Au festival Les Suds, à Arles (Bouches-du-Rhône), rendez-vous estival des musiques dites « du monde », c’est le temps des inventions intrigantes, des virtuosités audacieuses, parfois même des grandes métamorphoses. À l’image de celles qui ont enchanté le public les 9 et 10 juillet dans la cour de l’ancien archevêché jouxtant l’église Saint-Trophime, en bordure de la place de la République.
Le rendez-vous arlésien (jusqu’au 14 juillet) y a installé l’une de ses scènes. Dans cet endroit intimiste, où la nature reprend ses droits sur la pierre (du buis en bord de scène côté cour, les vols et les cris des choucas, tournoyant autour du clocher), s’inventent chaque début de soirée, avant les deux concerts suivants au Théâtre antique, ce que le programme nomme les « moments précieux ». Environ 400 personnes se pressent ici à chacun d’eux (tous à guichets fermés) ou aux Alyscamps, autre lieu du patrimoine de la ville d’Arles, pour ces propositions de découverte d’« artistes rares, pas ou peu connus en France », souligne Stéphane Krasniewski, directeur artistique.
Koto et violons
Des révélations d’alchimies musicales souvent audacieuses, aussi. Mardi 9 juillet, la cour de l’Archevêché accueillait la musicienne japonaise Mieko Miyazaki et les quatre musiciens français du quatuor Yako (Sarah Teboul, alto ; Alban Lebrun, violoncelle ; Ludovic Thilly et Pierre Maestra, violons), formé à Lyon.

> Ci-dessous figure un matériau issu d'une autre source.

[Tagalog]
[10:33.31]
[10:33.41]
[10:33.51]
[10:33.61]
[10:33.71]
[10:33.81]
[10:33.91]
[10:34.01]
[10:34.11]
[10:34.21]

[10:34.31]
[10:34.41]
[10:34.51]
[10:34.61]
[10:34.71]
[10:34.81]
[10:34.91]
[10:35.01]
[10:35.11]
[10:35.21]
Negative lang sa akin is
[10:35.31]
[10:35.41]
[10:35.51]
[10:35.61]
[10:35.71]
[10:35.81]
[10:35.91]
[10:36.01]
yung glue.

Installée depuis 2005 en France, où elle a fait découvrir à beaucoup les sonorités cristallines du koto, harpe sur table à treize cordes avec lesquelles elle dessine des inventions délicates, Mieko Miyazaki a composé toutes les pièces qu’elle interprète à Arles.

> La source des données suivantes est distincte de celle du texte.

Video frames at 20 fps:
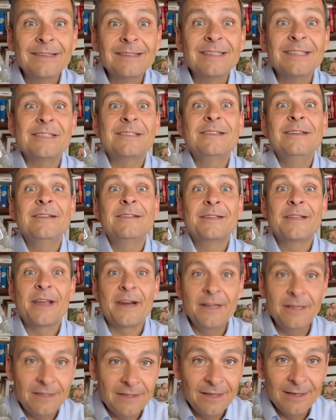dass die
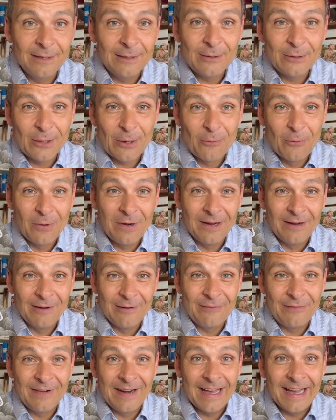dritte
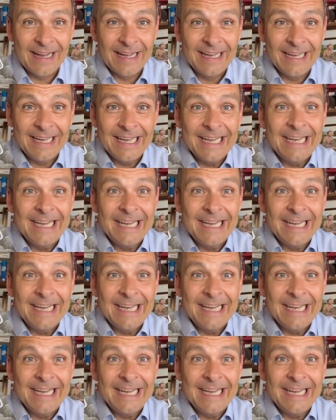Druckauflage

Des compositions nerveuses ou ondoyantes, enregistrées sur l’album Sky & Road (Continuo World, 2022). Les Suds l’ont déjà reçue dans d’autres formules (entre autres avec le saxophoniste Franck Wolf) mais jamais dans un format à « vingt-neuf cordes », plaisante sur scène la musicienne, rayonnante. La virtuosité n’empêche pas de savoir rester drôle. Plaisir de jouer tout aussi palpable du côté de ses complices, qui confiaient avant de monter sur scène combien cette expérience de tissage entre leur culture classique occidentale et un autre monde avait été édifiante pour eux. Un chemin inspiré par l’ensemble américain Kronos Quartet ? Ils l’admettent en chœur.

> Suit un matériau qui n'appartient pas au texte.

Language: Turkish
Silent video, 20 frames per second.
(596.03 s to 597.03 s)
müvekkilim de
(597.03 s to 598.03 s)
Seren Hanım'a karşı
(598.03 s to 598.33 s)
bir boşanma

C’est encore une proposition surprenante, innovante et inattendue qui surgit le lendemain dans la Cour de l’Archevêché avec Haratago formé par le sidérant chanteur basque Julen Achiary et les musiciens Nicolas Nageotte (clarinette, duduk), Bastien Fontanille (vielle à roue, banjo) et Jordi Cassagne (violone, contrebasse de viole de gambe). Sujet du jour : le Basa Ahaide, un chant enraciné, une vibration de la terre basque. Un chant de berger, au départ sans paroles, a capella, en lien avec l’environnement, la montagne du Pays basque et tout ce qu’on y entend, « le sauvage, les cloches des brebis, les autres bergers… » explique avant le concert Julen Achiary, né à Bayonne (Pyrénées Atlantiques), dans une famille originaire de la Soule, fils du chanteur magnifique Benat Achiary, son premier-maître à chanter.